Exact copies of all entries are needed. Pictures are to be left out.

■ **Stored items**
----------------------------------------

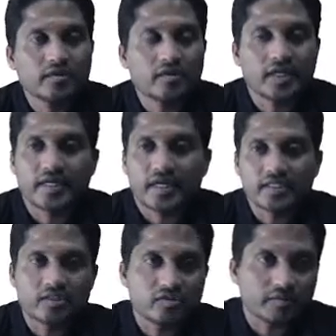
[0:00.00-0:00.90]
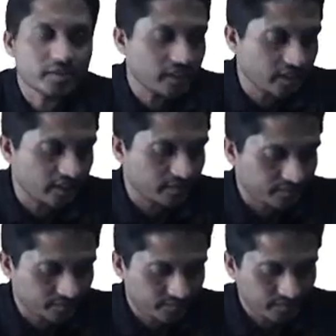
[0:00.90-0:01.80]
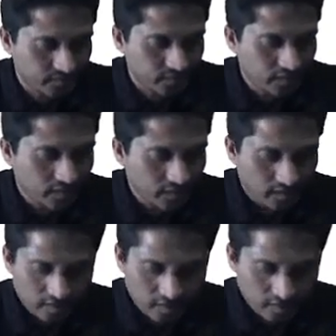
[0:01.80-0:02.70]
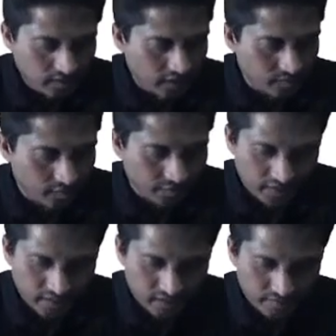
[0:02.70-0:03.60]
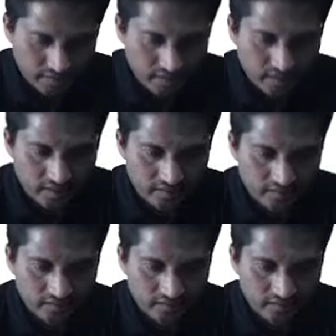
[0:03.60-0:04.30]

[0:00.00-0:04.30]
Right, answer is option D. Let's move to the next question.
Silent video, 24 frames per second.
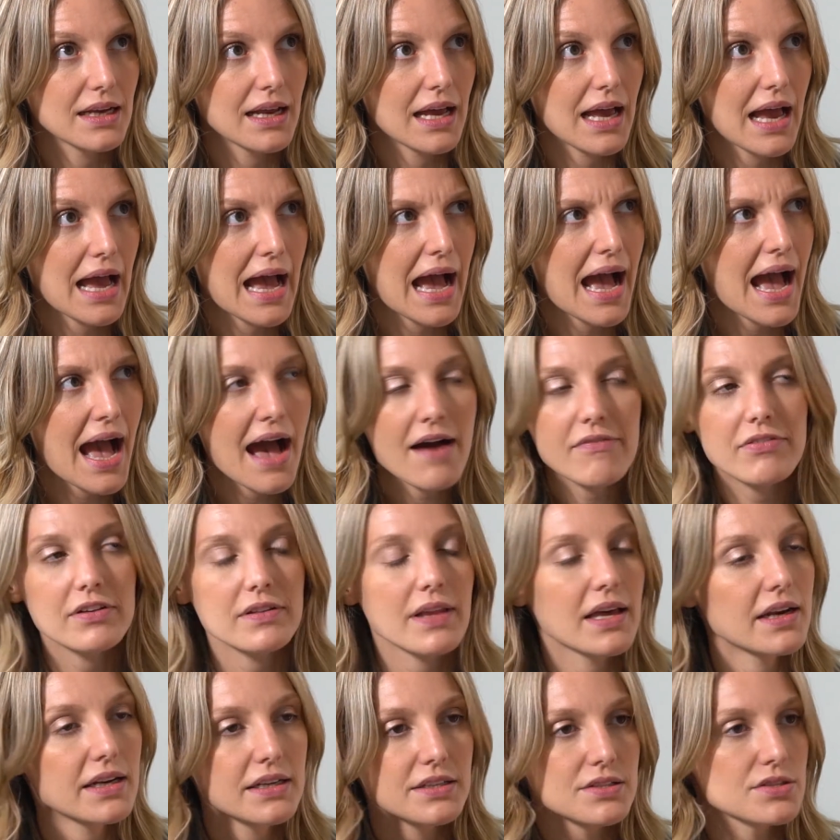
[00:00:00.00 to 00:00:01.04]
have a
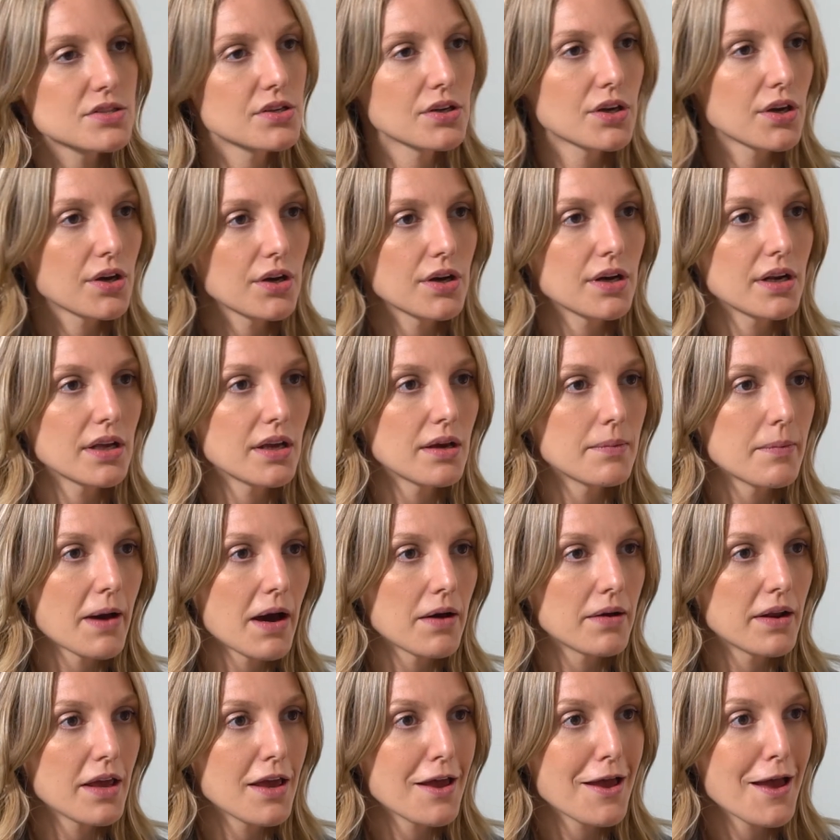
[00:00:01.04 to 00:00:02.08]
lot of insecurity
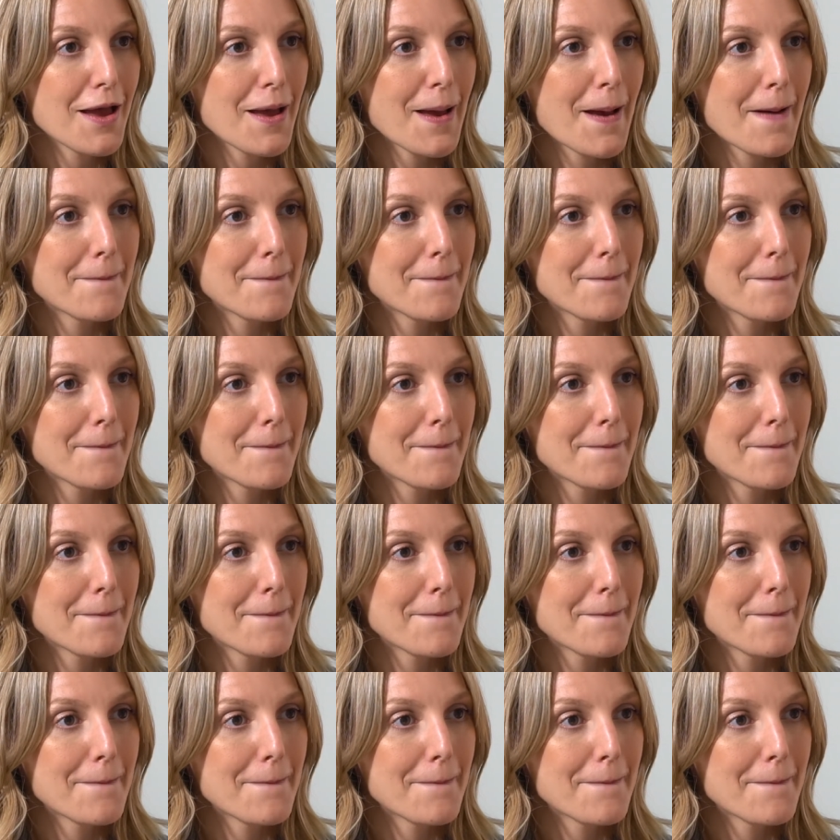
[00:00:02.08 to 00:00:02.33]
about it.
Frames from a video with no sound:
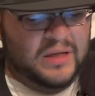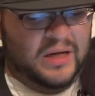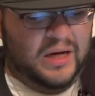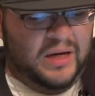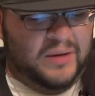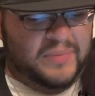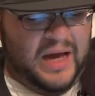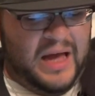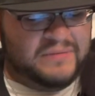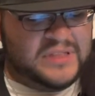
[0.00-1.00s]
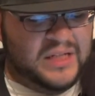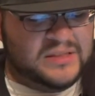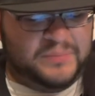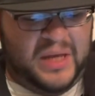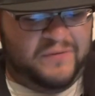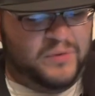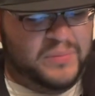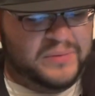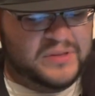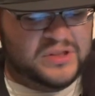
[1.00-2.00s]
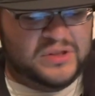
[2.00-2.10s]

Um, I have tons of painful memories.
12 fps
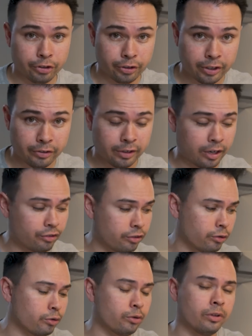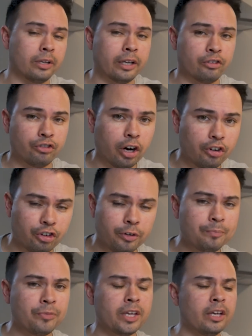your destination or to the next
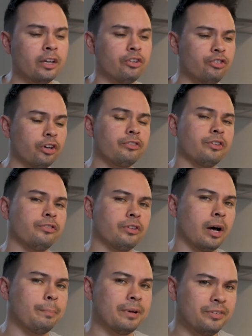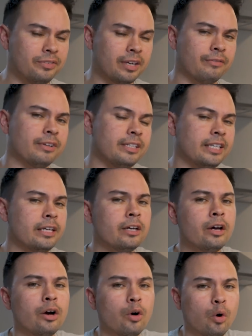charger, just stop at 70
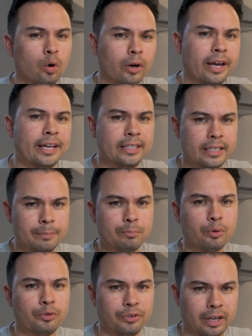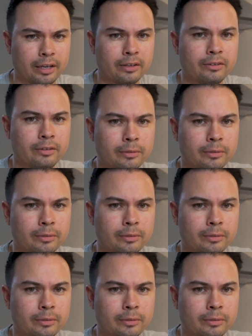or 80%.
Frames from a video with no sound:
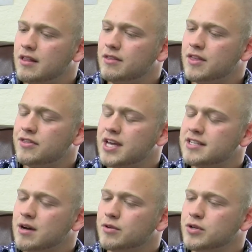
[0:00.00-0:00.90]
The things
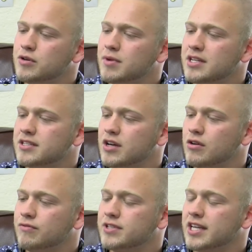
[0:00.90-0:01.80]
I would do to
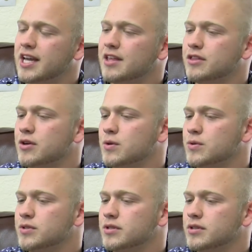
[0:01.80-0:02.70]
myself to get
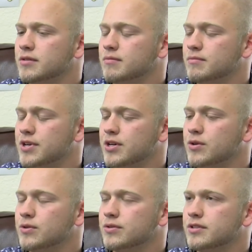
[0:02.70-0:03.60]
those
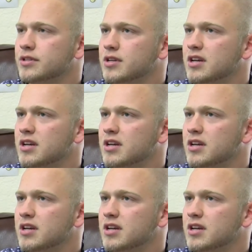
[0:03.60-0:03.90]
pills,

----------------------------------------

■ **Answer section**
[0:00.00-0:00.90]
[0:00.90-0:01.80]
[0:01.80-0:02.70]
[0:02.70-0:03.60]
[0:03.60-0:04.30]

[0:00.00-0:04.30]
Right, answer is option D. Let's move to the next question.
Silent video, 24 frames per second.
[00:00:00.00 to 00:00:01.04]
have a
[00:00:01.04 to 00:00:02.08]
lot of insecurity
[00:00:02.08 to 00:00:02.33]
about it.
Frames from a video with no sound:
[0.00-1.00s]
[1.00-2.00s]
[2.00-2.10s]

Um, I have tons of painful memories.
12 fps
your destination or to the next
charger, just stop at 70
or 80%.
Frames from a video with no sound:
[0:00.00-0:00.90]
The things
[0:00.90-0:01.80]
I would do to
[0:01.80-0:02.70]
myself to get
[0:02.70-0:03.60]
those
[0:03.60-0:03.90]
pills,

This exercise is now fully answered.